Desalination plant plan may sink
State and federal environmental organizations have recently adopted resolutions that may force Poseidon Resources Corp. to rethink its plans to build a desalination plant in Huntington Beach.
State agencies and the U.S. Environmental Protection Agency are moving away from environmentally-harmful cooling processes used by coastal power plants, including the aging AES plant where Connecticut-based Poseidon wants to build its facility.
The California State Lands Commission and the California Ocean Protection Council said they recognized the multiple negative effects of cooling processes employed by power stations. They are working to prohibit new power plants from using the systems as well as requiring older facilities to upgrade.
Coastal power plants have intake pipes that suck water out of the ocean, trapping and killing marine life in order to cool equipment.
The heat kills fish, larvae and any other plant or animal life before the water is returned to the ocean through an outfall pipe that extends about 1,500 feet off shore.
Poseidon’s plans are based on using the power plant’s piping systems to desalinate the water that the plant has already drawn from the ocean.
But if the once-through cooling processes are to be phased out, the cost for Poseidon to install a desalination plant might be much higher.
“We need to look at the future ? we don’t need water for the next 20 years, but what happens after that?” said Councilman Gil Coerper, who supported the desalination project in Huntington Beach.
The $250-million Poseidon project was approved by the City Council in March by a vote of 4-3. Council members Don Hansen, Keith Bohr, Cathy Green and Coerper supported the project. Mayor Dave Sullivan, along with Councilwomen Debbie Cook and Jill Hardy, voted against the desalination facility.
The Huntington Beach desalination plant would produce about 50 million gallons of water daily.
If the AES power plant goes away, which is already 50 years old, Coerper said the desalination plant wouldn’t be impacted, as they would still have to pull in water from the ocean.

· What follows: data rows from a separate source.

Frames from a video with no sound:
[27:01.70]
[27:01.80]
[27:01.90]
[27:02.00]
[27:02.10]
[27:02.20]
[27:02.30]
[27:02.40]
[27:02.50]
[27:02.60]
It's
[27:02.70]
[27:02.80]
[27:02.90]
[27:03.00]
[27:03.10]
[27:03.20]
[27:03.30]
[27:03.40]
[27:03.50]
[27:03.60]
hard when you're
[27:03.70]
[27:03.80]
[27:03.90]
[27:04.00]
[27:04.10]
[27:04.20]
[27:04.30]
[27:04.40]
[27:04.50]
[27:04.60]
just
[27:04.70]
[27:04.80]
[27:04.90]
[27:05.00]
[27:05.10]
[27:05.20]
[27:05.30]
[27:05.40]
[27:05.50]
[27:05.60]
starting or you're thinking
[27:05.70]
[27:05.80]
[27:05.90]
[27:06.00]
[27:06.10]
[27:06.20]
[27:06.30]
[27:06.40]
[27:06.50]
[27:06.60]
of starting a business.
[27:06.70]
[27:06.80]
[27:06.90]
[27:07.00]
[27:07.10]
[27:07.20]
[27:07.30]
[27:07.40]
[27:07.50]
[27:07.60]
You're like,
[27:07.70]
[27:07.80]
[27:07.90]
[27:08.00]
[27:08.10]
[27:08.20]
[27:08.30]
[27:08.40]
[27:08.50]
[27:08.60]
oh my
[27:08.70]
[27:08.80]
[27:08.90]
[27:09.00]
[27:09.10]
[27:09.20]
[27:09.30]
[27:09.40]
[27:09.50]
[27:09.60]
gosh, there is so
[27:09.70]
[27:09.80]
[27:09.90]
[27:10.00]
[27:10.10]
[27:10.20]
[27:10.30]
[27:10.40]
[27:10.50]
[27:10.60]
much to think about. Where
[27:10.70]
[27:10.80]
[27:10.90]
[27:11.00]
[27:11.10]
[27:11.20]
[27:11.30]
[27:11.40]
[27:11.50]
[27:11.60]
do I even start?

He said he didn’t have all the information and would rather not guess.
The once-through cooling process concentrates bacteria in the outfall pipe, according to Jan Vandersloot, founder member of the Ocean Outfall Group.
The group, which started a grass-roots campaign for secondary treatment of waste, contends that the once-through process is being eliminated at the federal and state levels, but the Huntington Beach power plant still depends on it.
And that’s a wonderful opportunity for Poseidon, “so they don’t have to build new pipes and can use the pipes already in place,” Vandersloot said.
He uses the example of Dana Point, which is building a desalination plant using intake pipes embedded under the sand that would not entrap and destroy marine life.
Various studies on the cooling process estimate that 2.2 million fish were killed in eight Southern California power plants during the late 1970s, according to the State Lands Commission resolution.
The Ocean Outfall Group and Residents for Responsible Desalination are afraid if the California Coastal Commission approves the Poseidon proposal at the AES facility in Huntington Beach, it would “enshrine those pipes there permanently.”
The desalination company recently received a minor setback when the Coastal Commission found substantial reason to consider appeals against the proposed plant in Huntington Beach.
The Coastal Commission, which has jurisdiction over ocean waters, heard appeals April 12 filed by anti-Poseidon group Residents for Responsible Desalination, the Surfrider Foundation and planning commissioners Mike Reilly and Mary Shallenberger in Santa Barbara.
In response to the resolutions, the Coastal Commission staff is reviewing the proposed desalination plant operations both with and without the power plant.
“Assuming at some point in future the AES power plant will shut down completely, or if they retool the facility, which will shut down the facility from a few weeks to a few months, we have asked Poseidon to look at what would be the effects of running a desal plant just on its own,” said Tom Luster, the commission desalination expert.
The Coastal Commission staff will be holding a formal hearing for the project between June and the end of summer, as its staff recommended “substantial issue” was raised by appellants. No commissioners objected to the appeals.